The space was restored over the course of 18 months, but its opening was delayed for a year due to the onslaught of the COVID-19 pandemic. The bar and restaurant opened to the public in February 2021.
Photo: Jason Keen.
“I think the biggest challenge was getting this space to meet our code requirements today,” Kajeepeta says. “As you can imagine, a bank vault did not envision a use for food and drink. Getting the HVAC, air conditioning in particular, into the bank vault was a huge challenge for we. “
As the pre-existing ventilation systems did not meet modern standards, a larger opening was cut into the vault to make room for new equipment. It took an industrial-grade diamond drill nearly 24 hours to complete the project, just one part of the intensive vault renovation.
“As a result,” says Kajeepeta, “we have a really cool space that’s hard to find and that people can experience in a way they couldn’t experience otherwise. It is not economically viable to build a steel safe now. But because it’s already there, we can reactivate it in a different way.
Shelby’s unique focus encompasses a cocktail-centric approach, with an equal emphasis on a high-quality dining experience. The menus are vaguely French-inspired, but also playful and creative – echoing the classic and modern design of the safe.

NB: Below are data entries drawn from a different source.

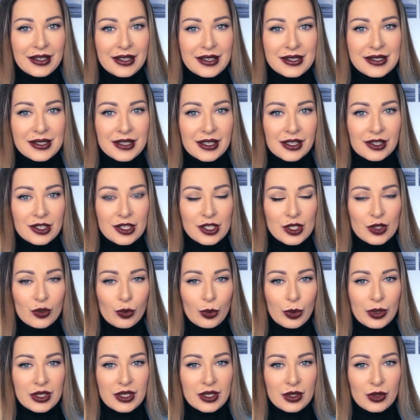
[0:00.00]
Я с
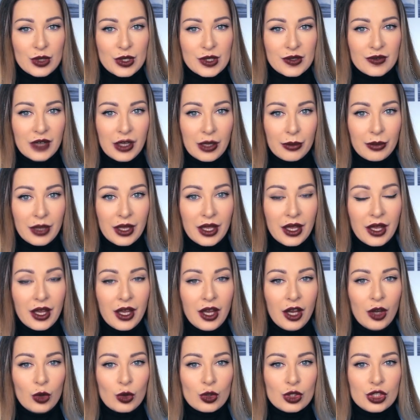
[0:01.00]
радостью поделюсь с вами
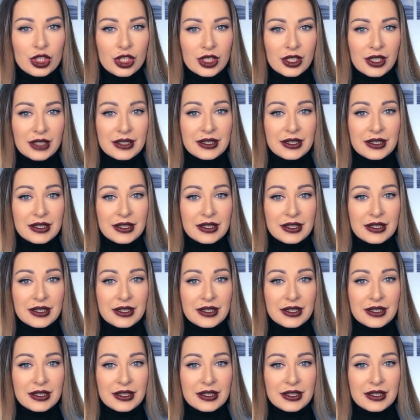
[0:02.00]
уже,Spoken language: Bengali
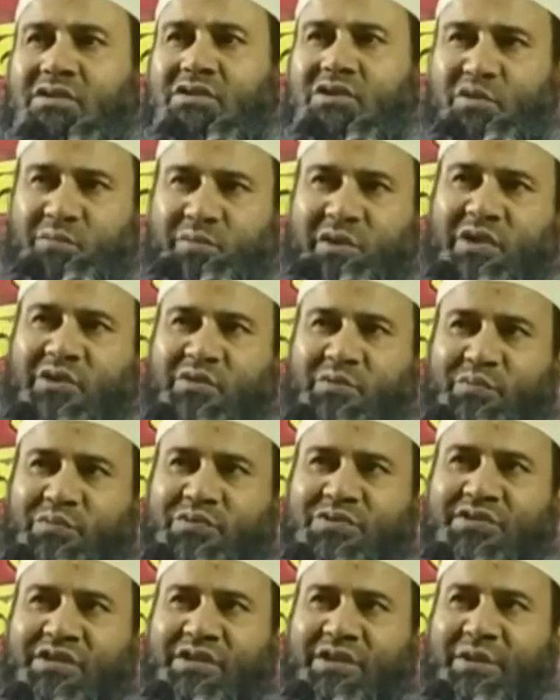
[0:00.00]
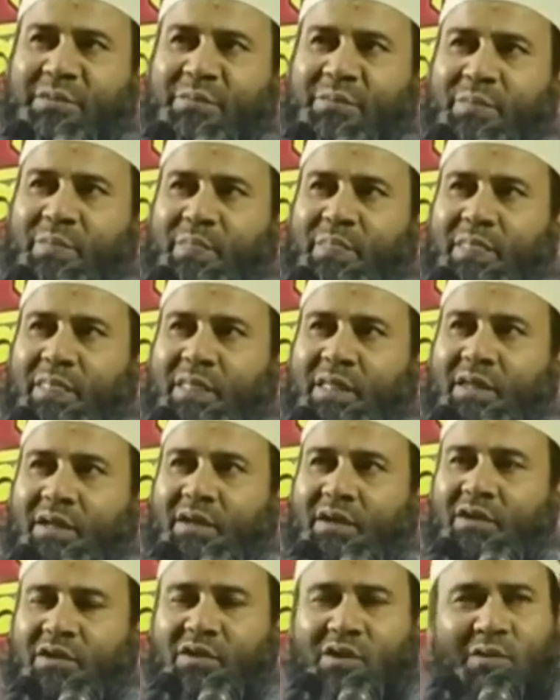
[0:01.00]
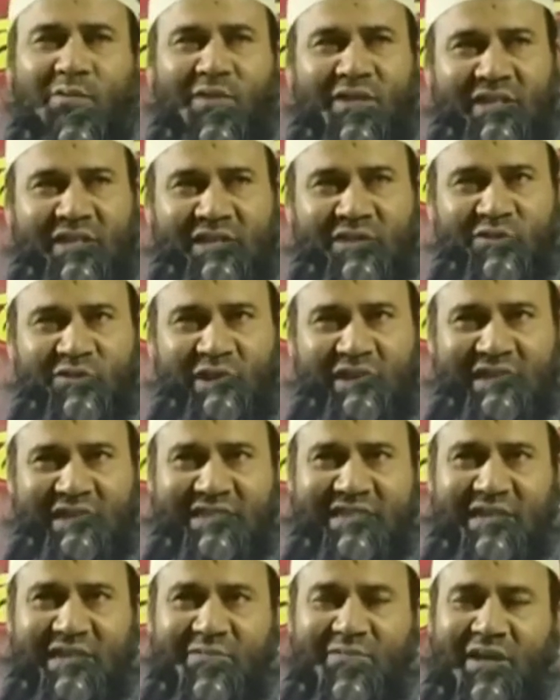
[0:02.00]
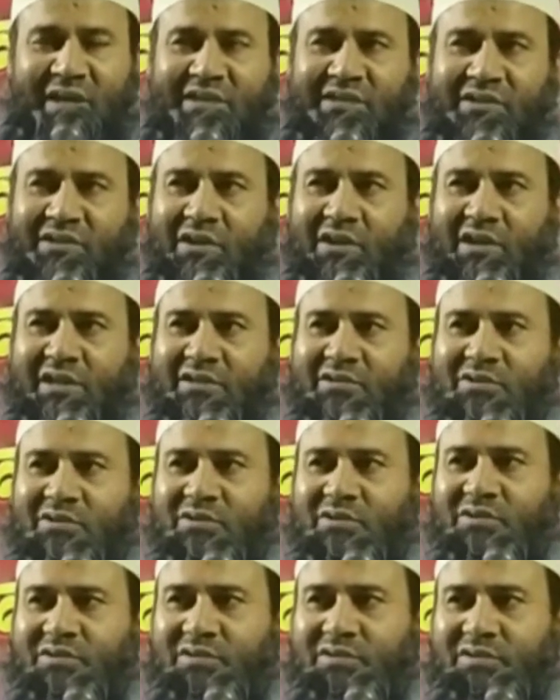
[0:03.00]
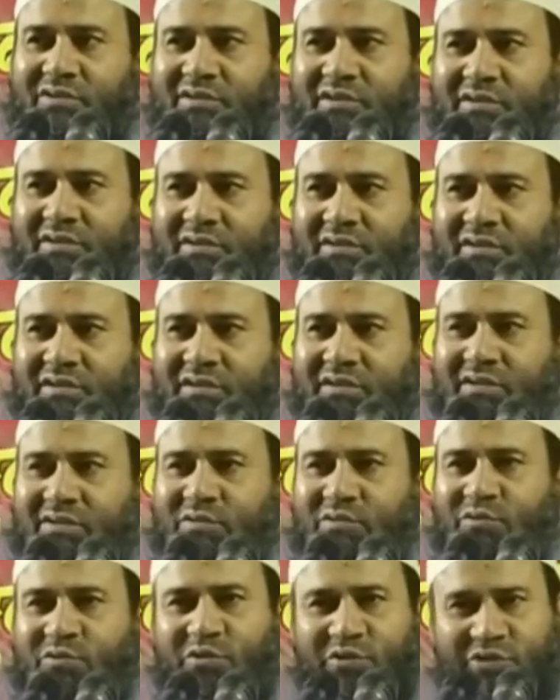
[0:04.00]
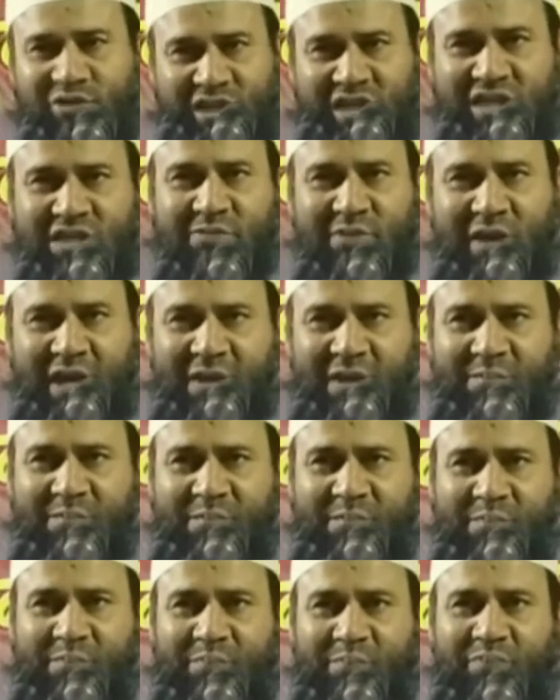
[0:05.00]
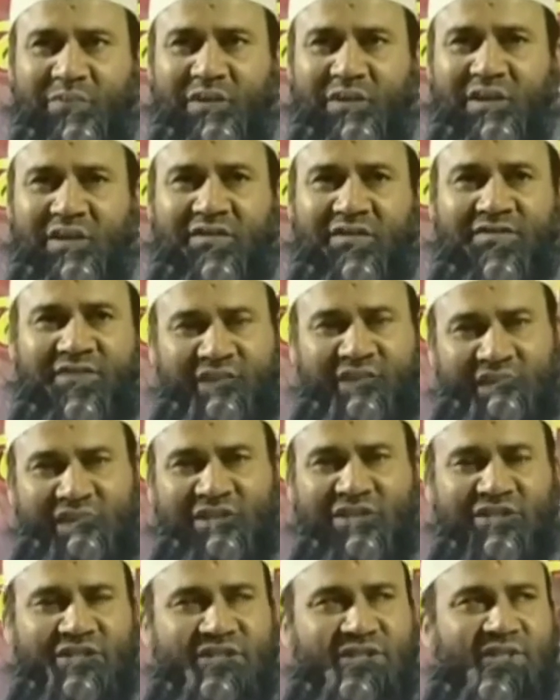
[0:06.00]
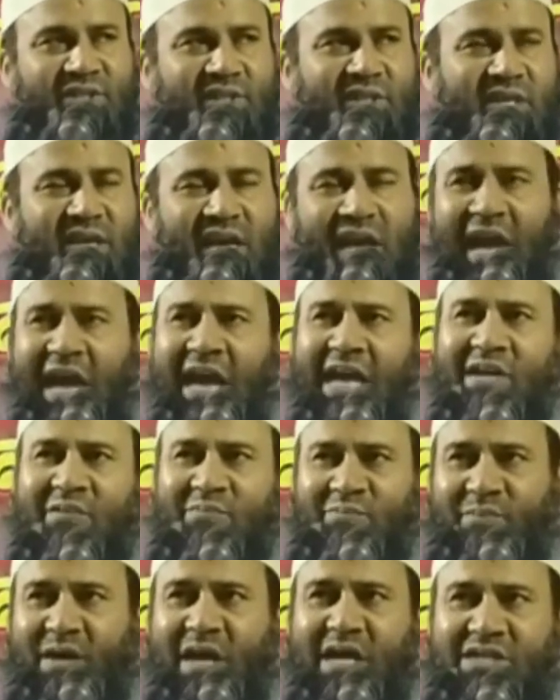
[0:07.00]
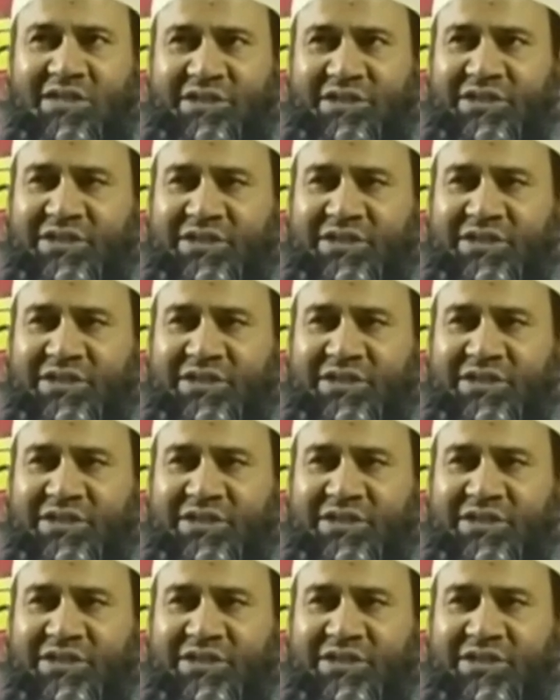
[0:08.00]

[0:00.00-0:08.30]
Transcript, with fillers: সম্মানিত উপস্থিতি রমাদানে কয়টা সিয়াম রাখতে হয় উনত্রিশ বা তিরিশ এক মাস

“We wanted to do something that was really unique to Detroit,” Kajeepeta explains. “What that means to me is that the execution is top notch, but there’s a playful side to everything we do. We want you to feel like you can be casual or formal – little It doesn’t matter how you want to get in. It’s something we’ve put a lot of blood, sweat and tears into, so we’re thrilled for people who haven’t been in space to come check it out.”
All photos by Steve Koss unless otherwise noted.